I received recently a generous gift from Father Patrick Henry Reardon: the new, revised version of his classic book, Christ in the Psalms. The new edition includes a helpful Introduction, wherein Reardon explains what the book is about, emphasizing toward the end its Christocentric focus. There are also substantive changes to his discussions of five Psalms. Although my brief comments below do not do the book justice, I want to highlight one of his new entries: Psalm 73. Here Reardon recounts Asaph’s reflections on the act of Creation as an act of deliverance or liberation. As Reardon observes, “[n]othingness was not neutral. Existence is not natural to nothingness” (145). In other words, God’s act of creating ex nihilo, was, especially given the resonance with such “battle” imagery in the ancient world, a conquering of forces opposed to God. Creation, thus, contains, so to speak, an imprint of future redemptive historical events. Listen to Reardon’s re-contexualization of Creation as the original Exodus or act of deliverance.
Centuries before parting the Red Sea. He [God] divided the more primitive waters, cleaving the fountains and the flood, cracking open the multiple heads of the sea monster in order to feed, with their meat, the peoples of Ethiopia. Creation, that is to say, was the initial Exodus, a deliverance from bondage, a redemption from the deep dungeon of non-being. The Lord smote that more ancient Pharaoh and fed him to His hungry creatures (145).
Reardon goes on to describe creation as “both a moral and a metaphysical act” (145). That is, God’s ordering of the chaos, his taking “hold on the tohu wabohu and invoke[ing] His light of the darkness of the abyss” are redemptive, salvific acts. “He did this in the sense that in the very heart of Creation, its arche or principle, there is a deed of redemption, the world’s deliverance from the oppression of primeval chaos” (145). As God’s covenant of creation “unfolded” (here one is hindered by language itself—as T.S. Eliot reminds us, “Words strain, Crack and sometimes break, under the burden, Under the tension, slip, slide, perish, Decay with imprecision”; “Burnt Norton,” V, in Four Quartets), he created time and space. The former is intimately tied to the and given expression in the liturgical calendar, whereas the latter is connected to his sanctuary. Reardon’s meditation on Ps. 73 ends by reflecting on how we, in our present human condition, attempt to undo Creation and thus to return it to chaos.

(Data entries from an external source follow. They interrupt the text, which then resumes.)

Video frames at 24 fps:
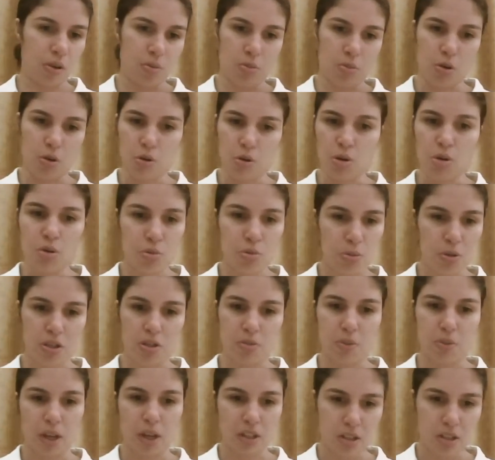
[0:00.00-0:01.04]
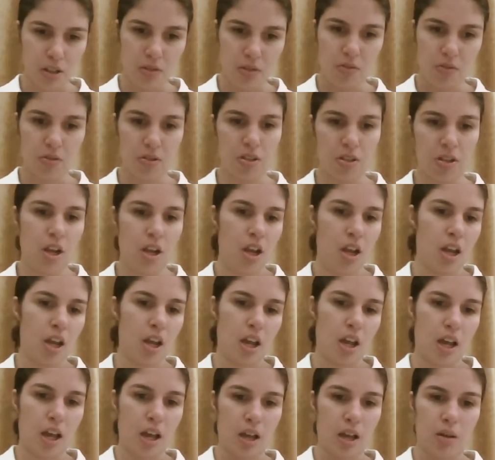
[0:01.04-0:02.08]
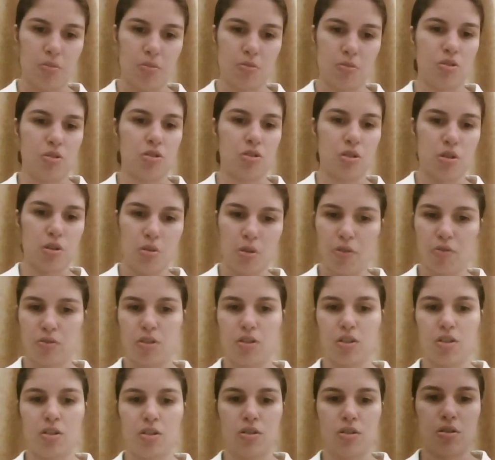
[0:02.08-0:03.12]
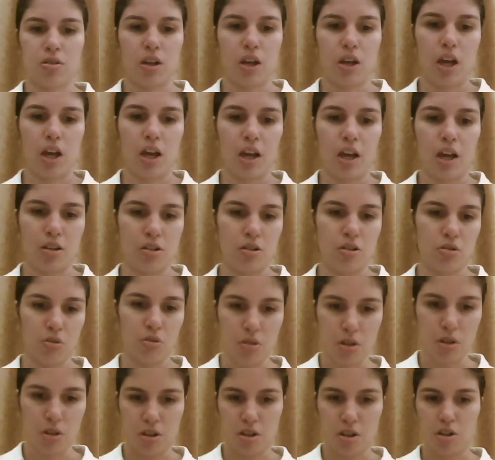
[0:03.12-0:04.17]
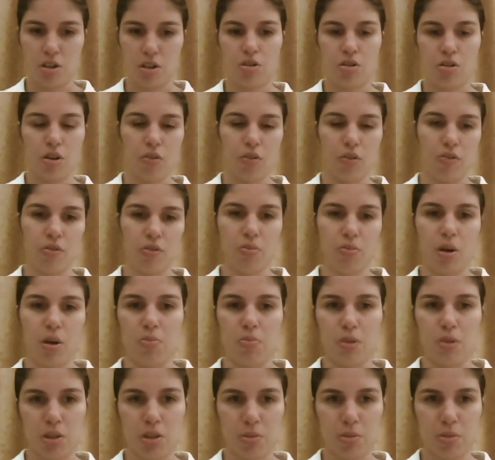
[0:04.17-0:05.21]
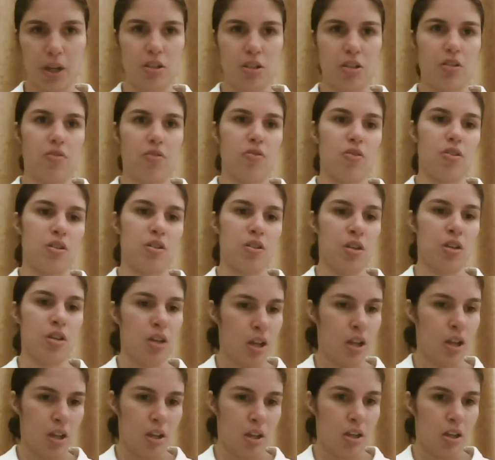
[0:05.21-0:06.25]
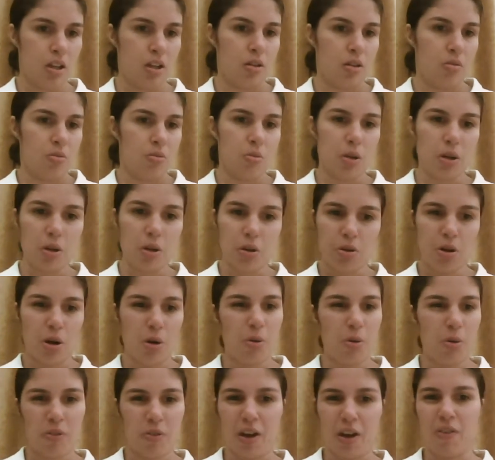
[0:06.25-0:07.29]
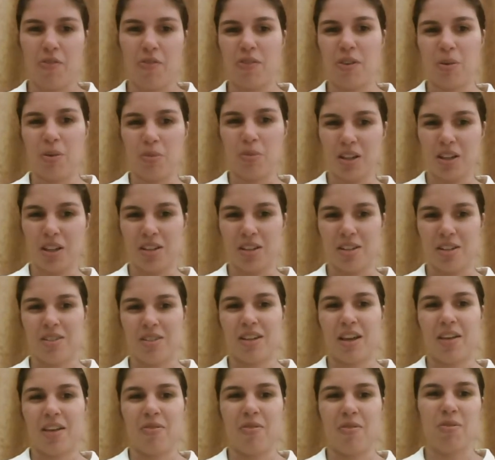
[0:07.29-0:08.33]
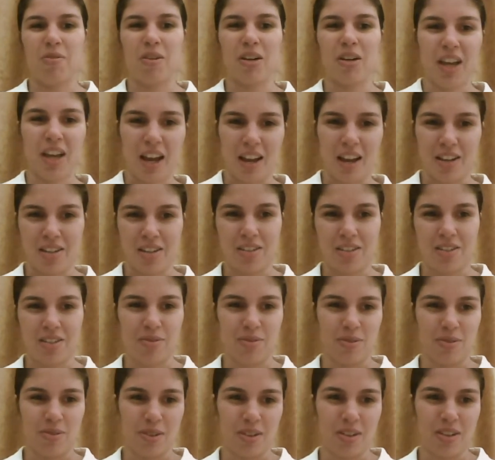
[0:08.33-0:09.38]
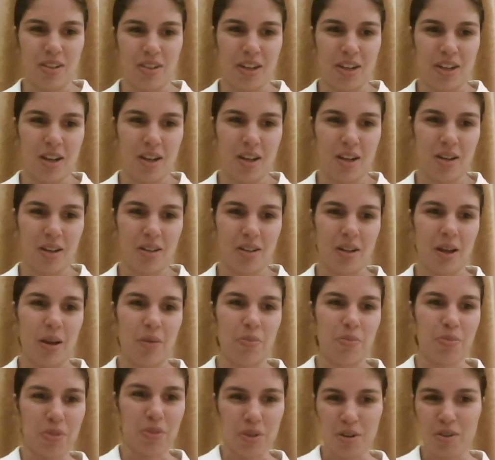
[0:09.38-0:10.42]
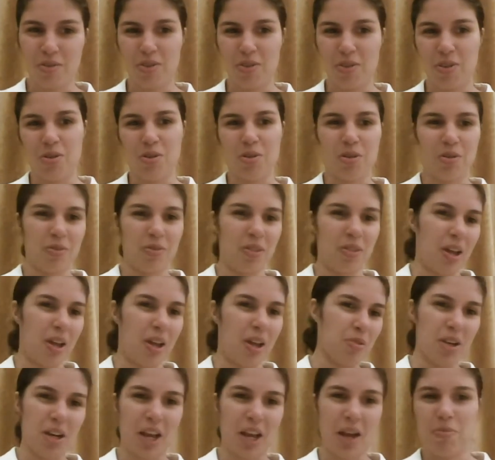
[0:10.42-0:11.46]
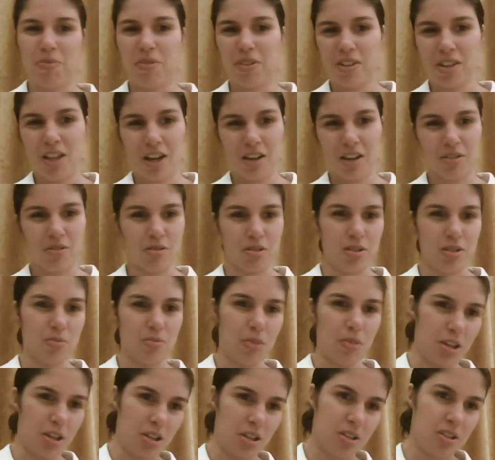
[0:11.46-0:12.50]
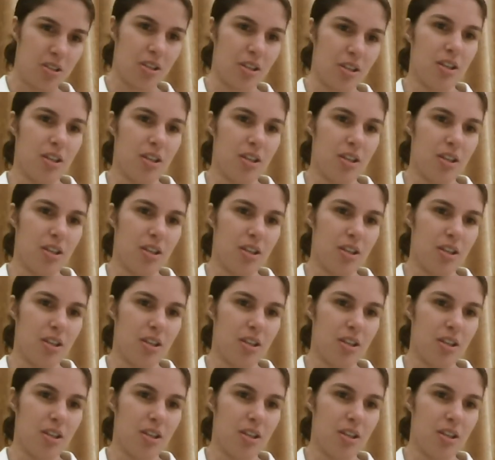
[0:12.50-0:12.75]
all perspectives, because so often stories are just told from one perspective, and we all know with our families, everybody has a different like point of view of like what happened at Christmas.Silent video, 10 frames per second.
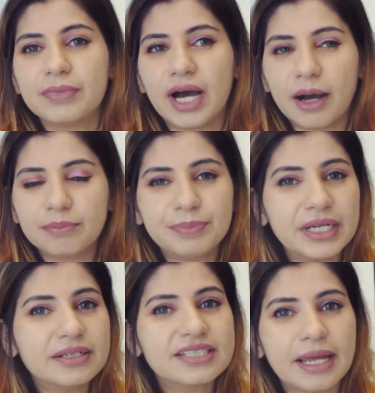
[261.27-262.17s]

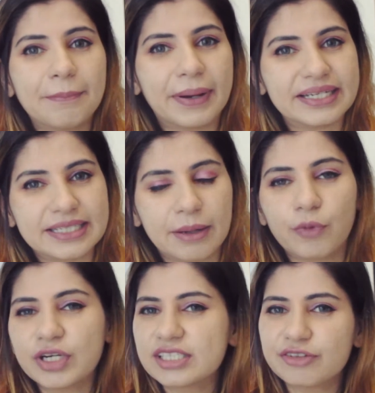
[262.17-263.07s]
Build step by step.
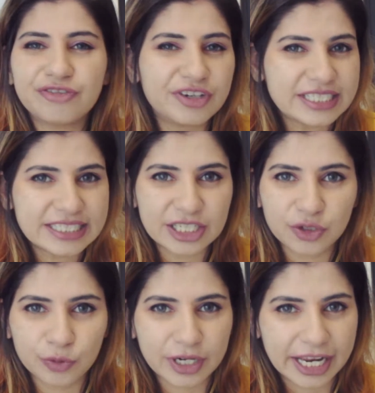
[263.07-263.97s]
What is the first thing
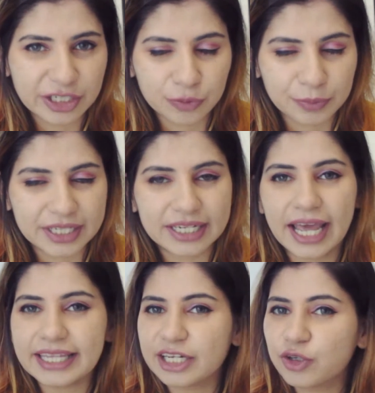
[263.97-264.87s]
you would like to build,
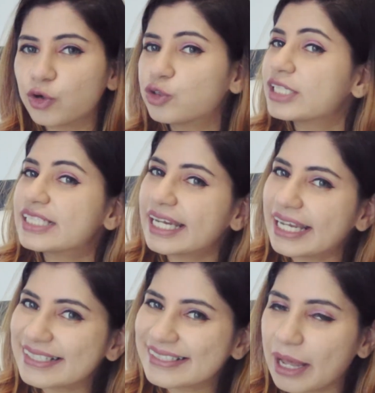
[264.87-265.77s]
and then go to the
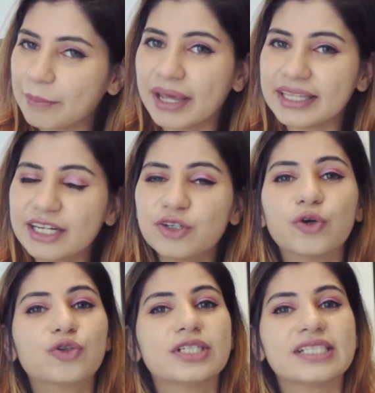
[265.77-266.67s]
second step, and then
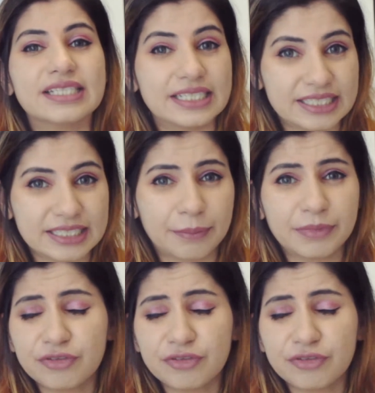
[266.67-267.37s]
go to the third step.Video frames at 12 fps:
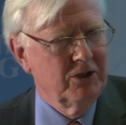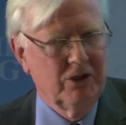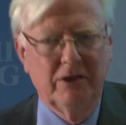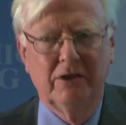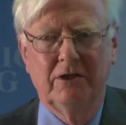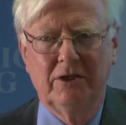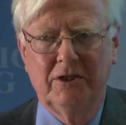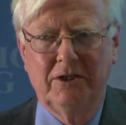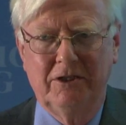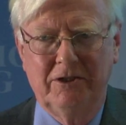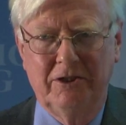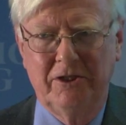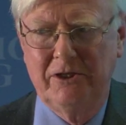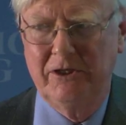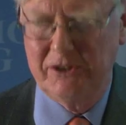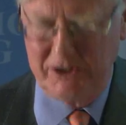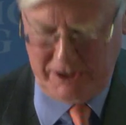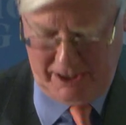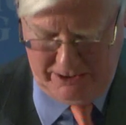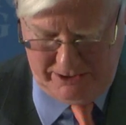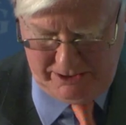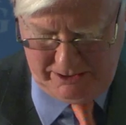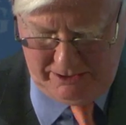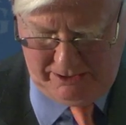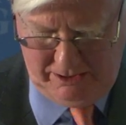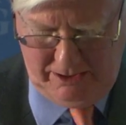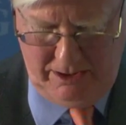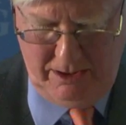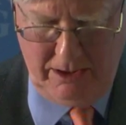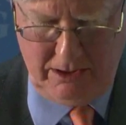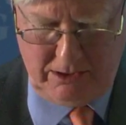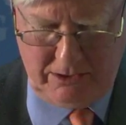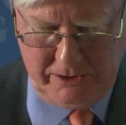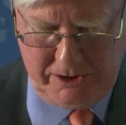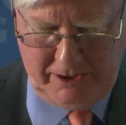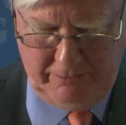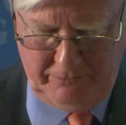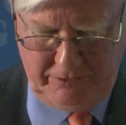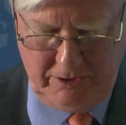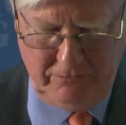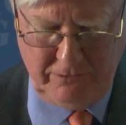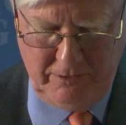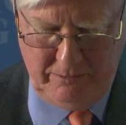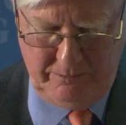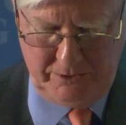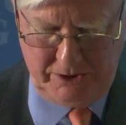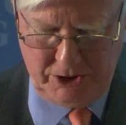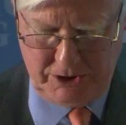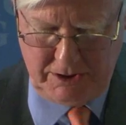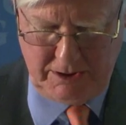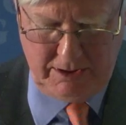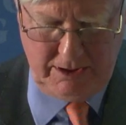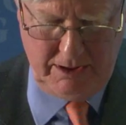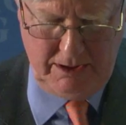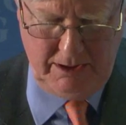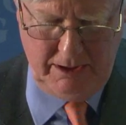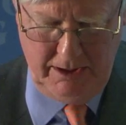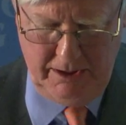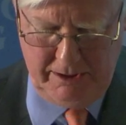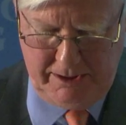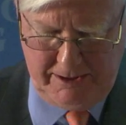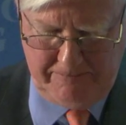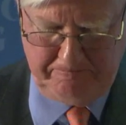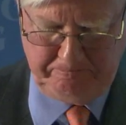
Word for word: the, the, the, the standard conservative position is.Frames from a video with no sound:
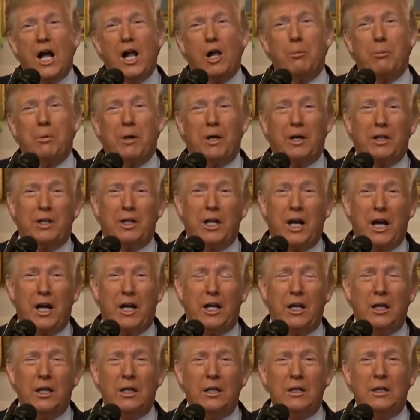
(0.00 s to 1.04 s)

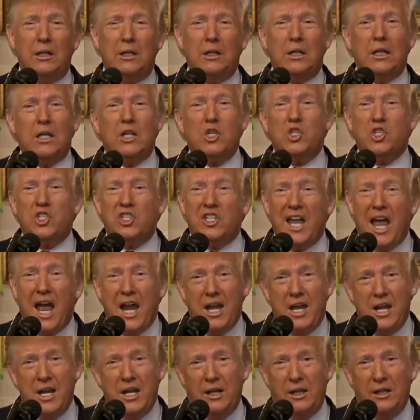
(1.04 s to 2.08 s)
al-Baghdadi is
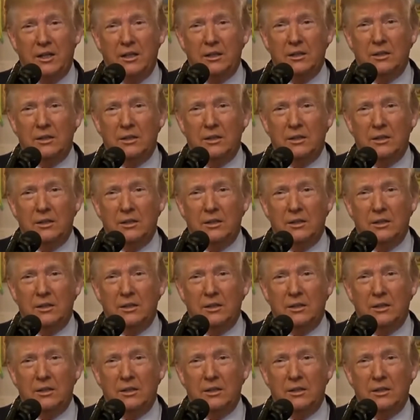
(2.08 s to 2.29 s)
dead.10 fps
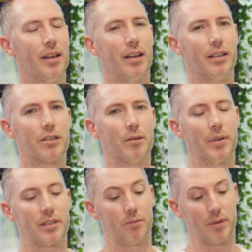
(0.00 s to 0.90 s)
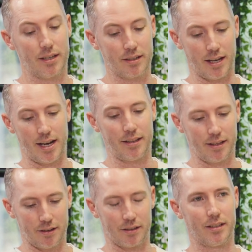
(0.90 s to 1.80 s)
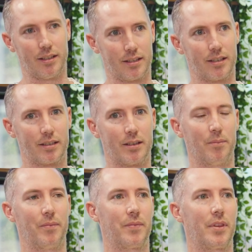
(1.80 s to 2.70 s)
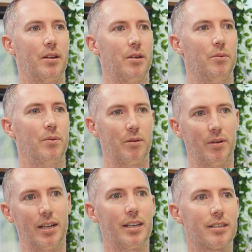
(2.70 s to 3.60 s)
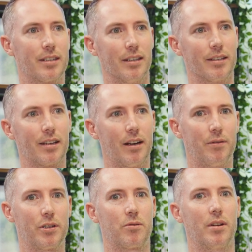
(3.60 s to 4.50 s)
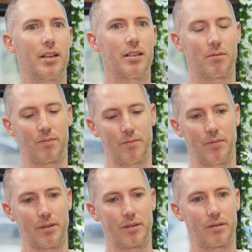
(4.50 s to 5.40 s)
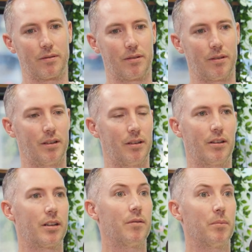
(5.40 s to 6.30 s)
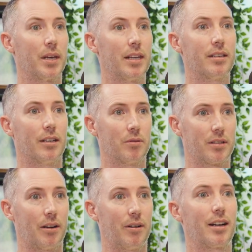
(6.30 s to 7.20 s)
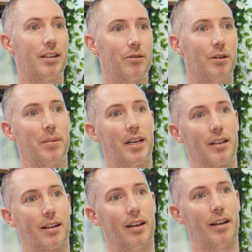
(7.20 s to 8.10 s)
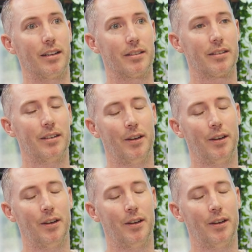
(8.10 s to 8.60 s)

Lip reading: in so much that we designed the system, we released it. Our first release was not even beta, it was directly to a paying client.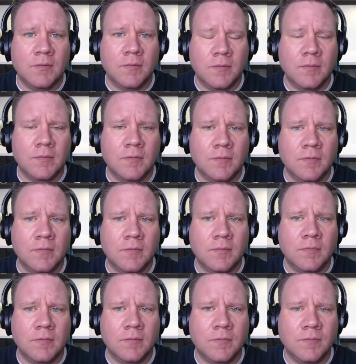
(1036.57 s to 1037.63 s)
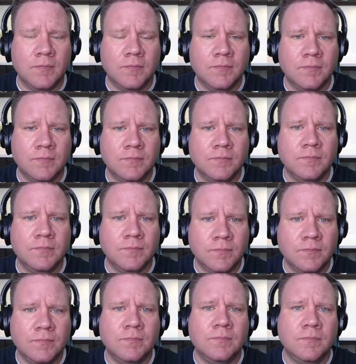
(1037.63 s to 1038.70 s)

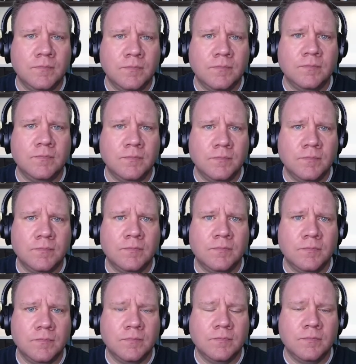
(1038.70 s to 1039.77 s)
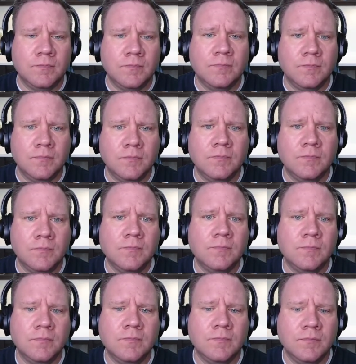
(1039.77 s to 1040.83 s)

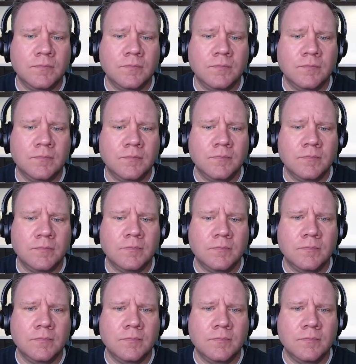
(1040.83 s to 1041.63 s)
No words are spoken by the person on screen.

Of all the evils lamented by Aspah, therefore, the worst are the desecrations of sacred space and sacred time. God’s enemies destroyed the first with ax and fire, the second by the suppression of feast days. Man becomes the Lord’s enemy in the space dedicated for worship and glorifies himself in the sacred time set aside to glorify God. Both space and time are thus defiled. Rebellious man, by this desecration of his life, returns Creation to the primeval chaos. Living outside the covenant inherent in the structure of the world, he endeavors to undo what God has done (146).
(Although Reardon doesn’t develop an environmental ethic from this Psalm, I suspect he would be very open to the suggestion).